ABOUT THIS TASK — The expected output is an exact copy of the lines from the one containing "(0.00 s to 1.00 s)" to the final line below, minus any pictures.

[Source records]
_ _ _ _ _

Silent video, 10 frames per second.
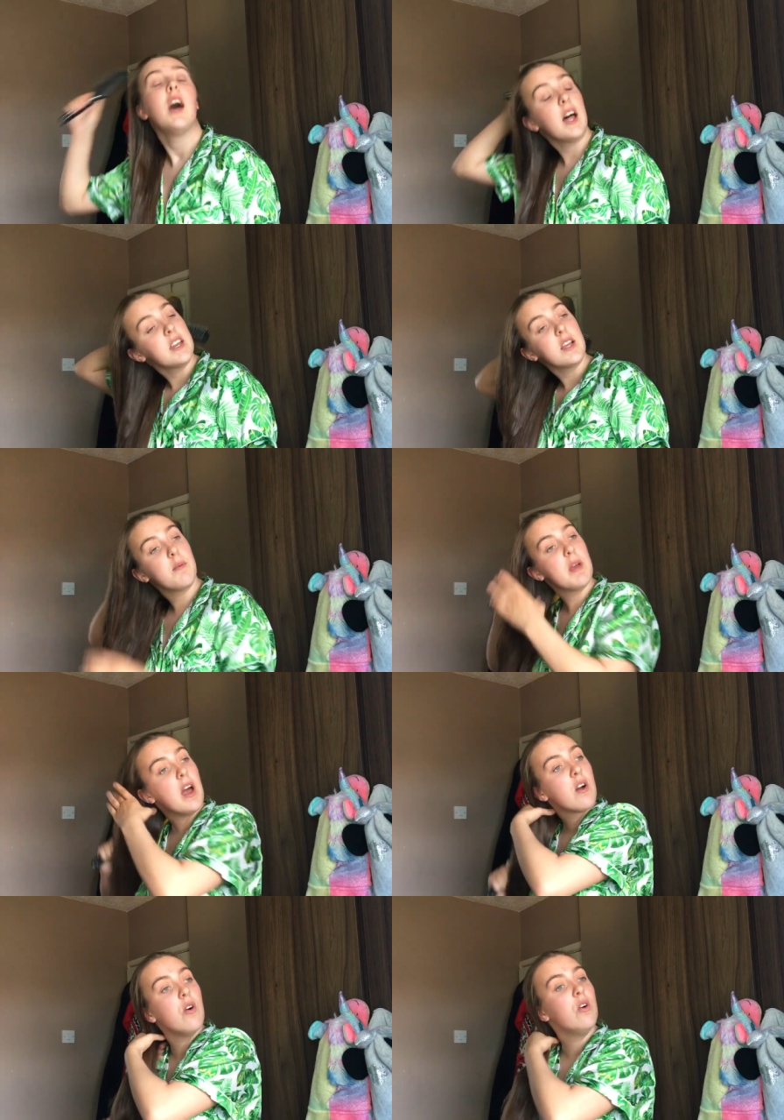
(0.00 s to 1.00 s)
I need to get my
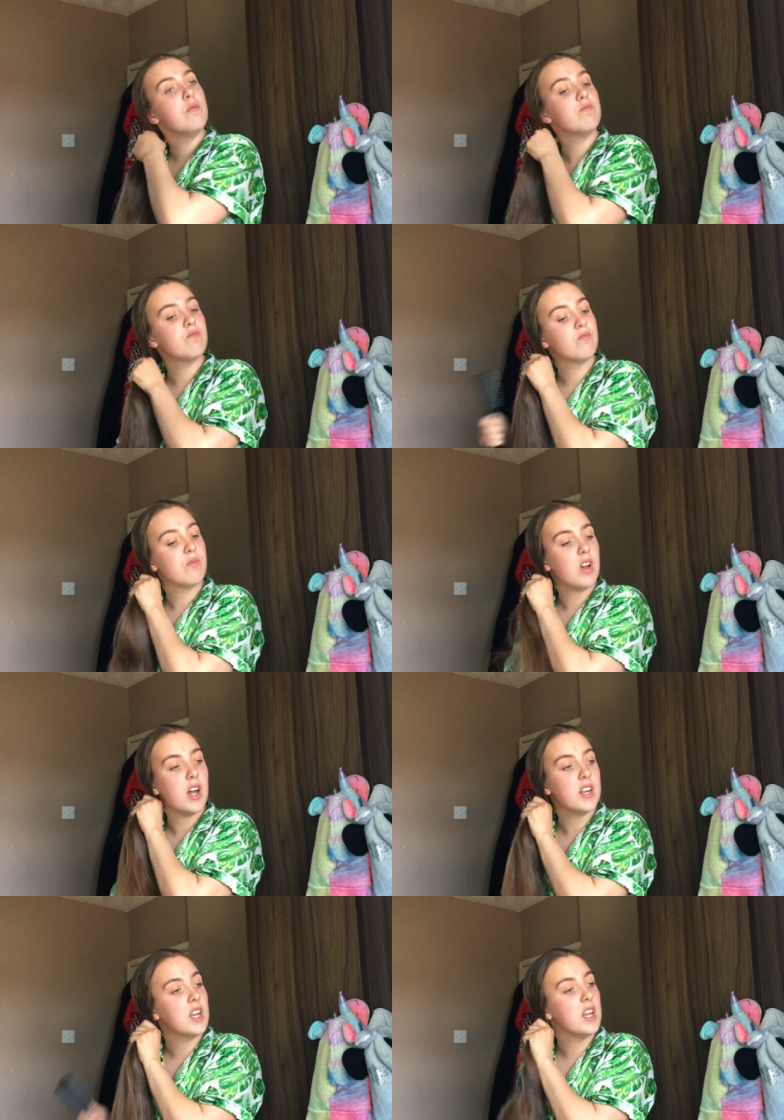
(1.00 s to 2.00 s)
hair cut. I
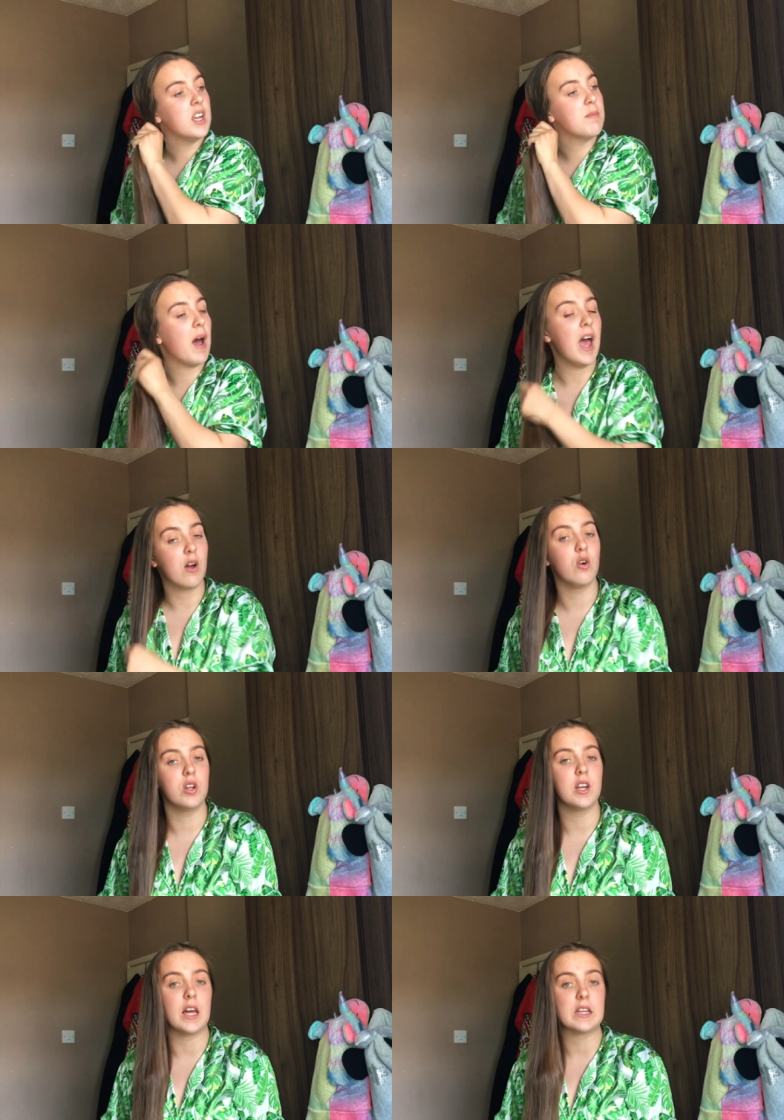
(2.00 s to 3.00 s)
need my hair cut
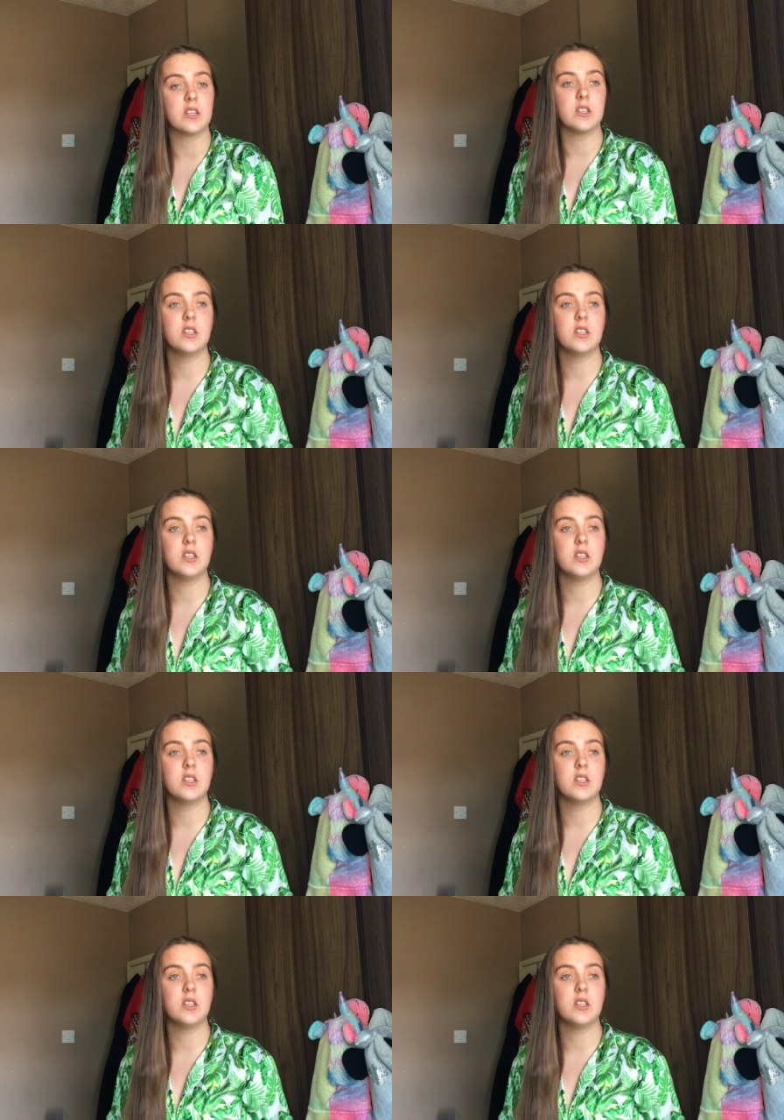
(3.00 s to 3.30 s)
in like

_ _ _ _ _

RESULT OF THE TASK —
(0.00 s to 1.00 s)
I need to get my
(1.00 s to 2.00 s)
hair cut. I
(2.00 s to 3.00 s)
need my hair cut
(3.00 s to 3.30 s)
in like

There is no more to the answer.